What you need to do> Exactly the lines from the one containing "[00:00:07.20]" through the one containing "What the speaker" in the listing below are to be copied, with the pictures left out.

Extracted records>

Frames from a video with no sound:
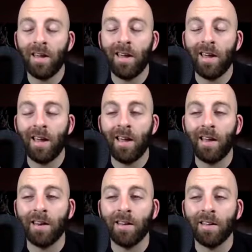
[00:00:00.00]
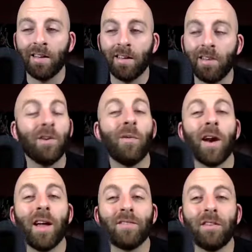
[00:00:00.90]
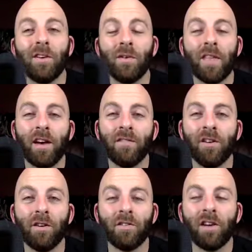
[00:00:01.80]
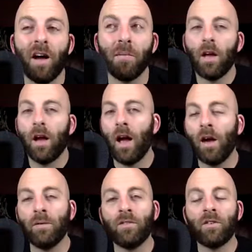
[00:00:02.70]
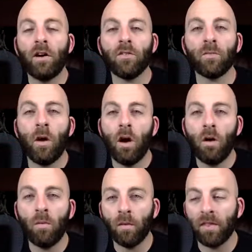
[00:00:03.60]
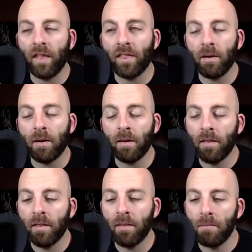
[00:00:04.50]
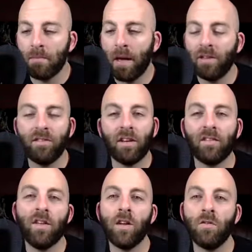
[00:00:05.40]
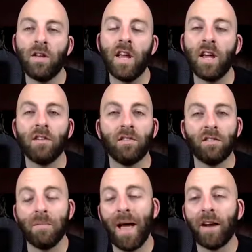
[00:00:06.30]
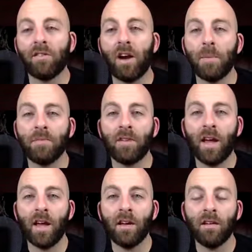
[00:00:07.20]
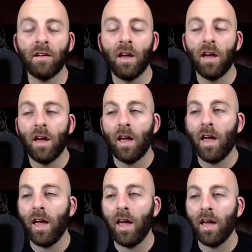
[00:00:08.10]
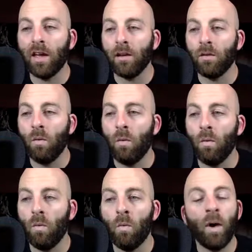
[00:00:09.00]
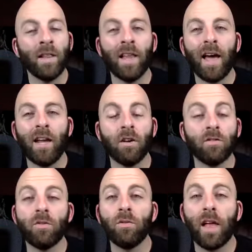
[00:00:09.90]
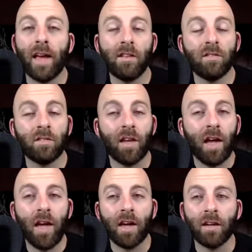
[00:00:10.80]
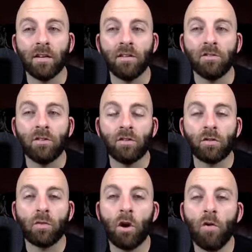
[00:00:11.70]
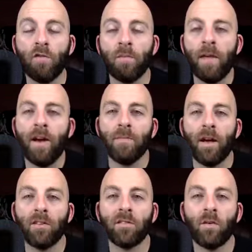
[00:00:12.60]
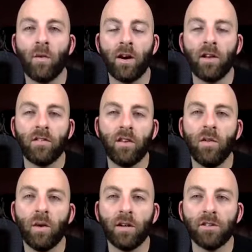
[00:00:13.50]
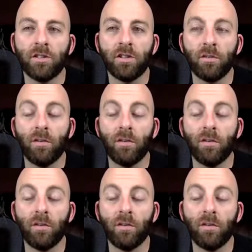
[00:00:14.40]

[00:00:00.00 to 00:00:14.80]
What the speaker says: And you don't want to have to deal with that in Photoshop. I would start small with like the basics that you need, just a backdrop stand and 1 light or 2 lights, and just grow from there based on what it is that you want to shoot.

* * *

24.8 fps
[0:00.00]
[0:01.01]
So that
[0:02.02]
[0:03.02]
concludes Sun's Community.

Task response>
[00:00:07.20]
[00:00:08.10]
[00:00:09.00]
[00:00:09.90]
[00:00:10.80]
[00:00:11.70]
[00:00:12.60]
[00:00:13.50]
[00:00:14.40]

[00:00:00.00 to 00:00:14.80]
What the speaker says: And you don't want to have to deal with that in Photoshop. I would start small with like the basics that you need, just a backdrop stand and 1 light or 2 lights, and just grow from there based on what it is that you want to shoot.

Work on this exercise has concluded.